▽

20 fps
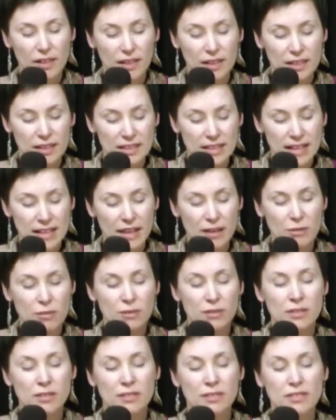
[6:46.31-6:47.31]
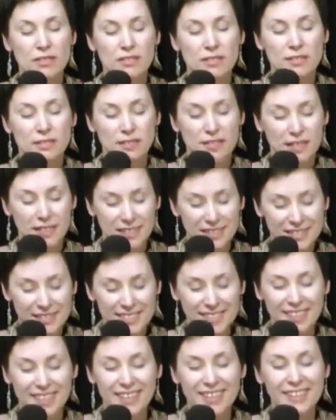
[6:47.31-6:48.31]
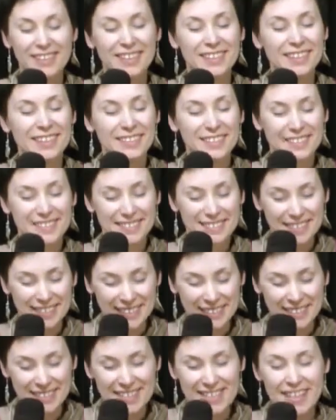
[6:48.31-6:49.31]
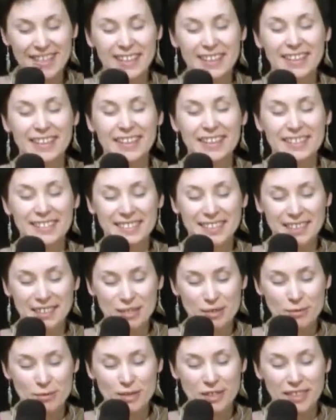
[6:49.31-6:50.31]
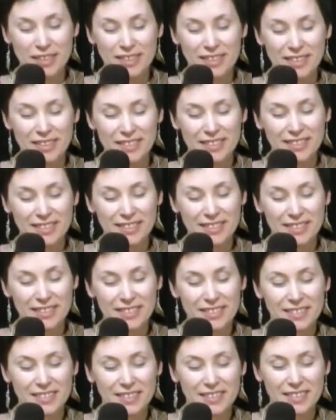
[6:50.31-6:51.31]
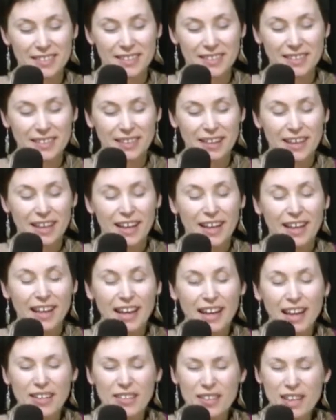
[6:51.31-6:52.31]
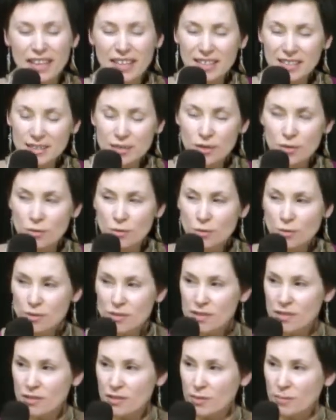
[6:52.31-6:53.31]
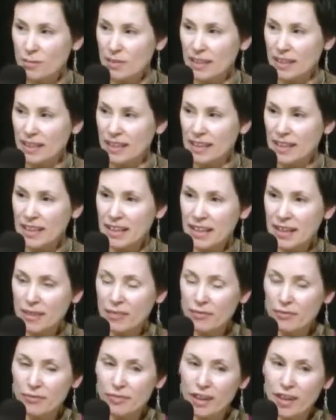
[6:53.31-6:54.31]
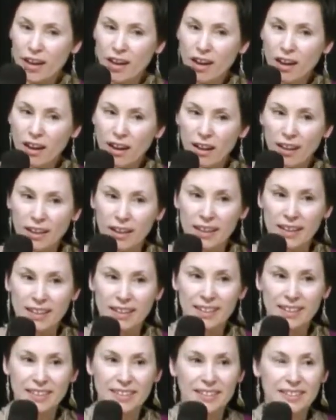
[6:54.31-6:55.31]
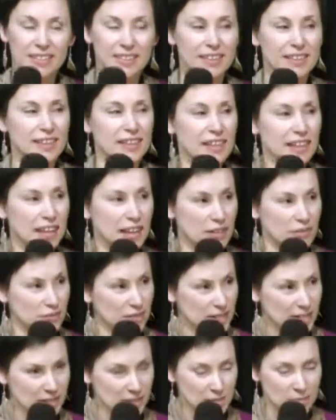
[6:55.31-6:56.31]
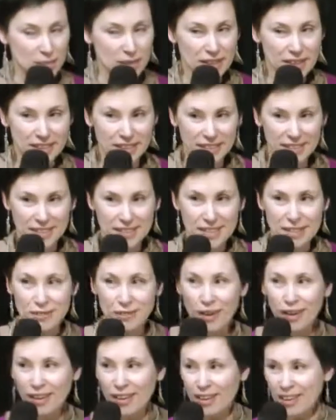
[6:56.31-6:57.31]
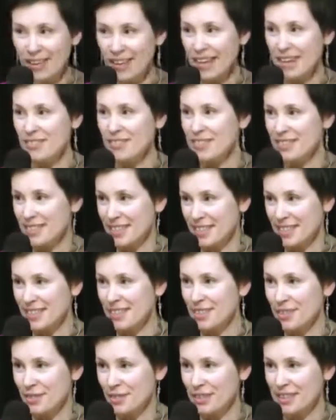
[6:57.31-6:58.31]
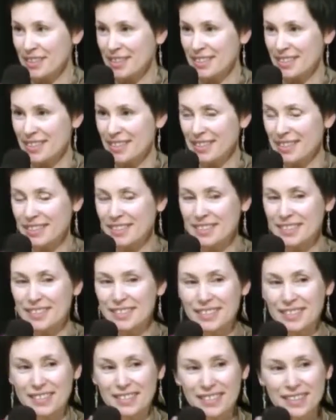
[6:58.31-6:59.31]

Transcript: And hours and silence and days and weeks. And then it dawns on me, if I have disappeared, if I have ceased to exist,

△

§ **Task instructions**:
Please repeat the entries above exactly, leaving out any pictures.

§ **Result of the task**:
20 fps
[6:46.31-6:47.31]
[6:47.31-6:48.31]
[6:48.31-6:49.31]
[6:49.31-6:50.31]
[6:50.31-6:51.31]
[6:51.31-6:52.31]
[6:52.31-6:53.31]
[6:53.31-6:54.31]
[6:54.31-6:55.31]
[6:55.31-6:56.31]
[6:56.31-6:57.31]
[6:57.31-6:58.31]
[6:58.31-6:59.31]

Transcript: And hours and silence and days and weeks. And then it dawns on me, if I have disappeared, if I have ceased to exist,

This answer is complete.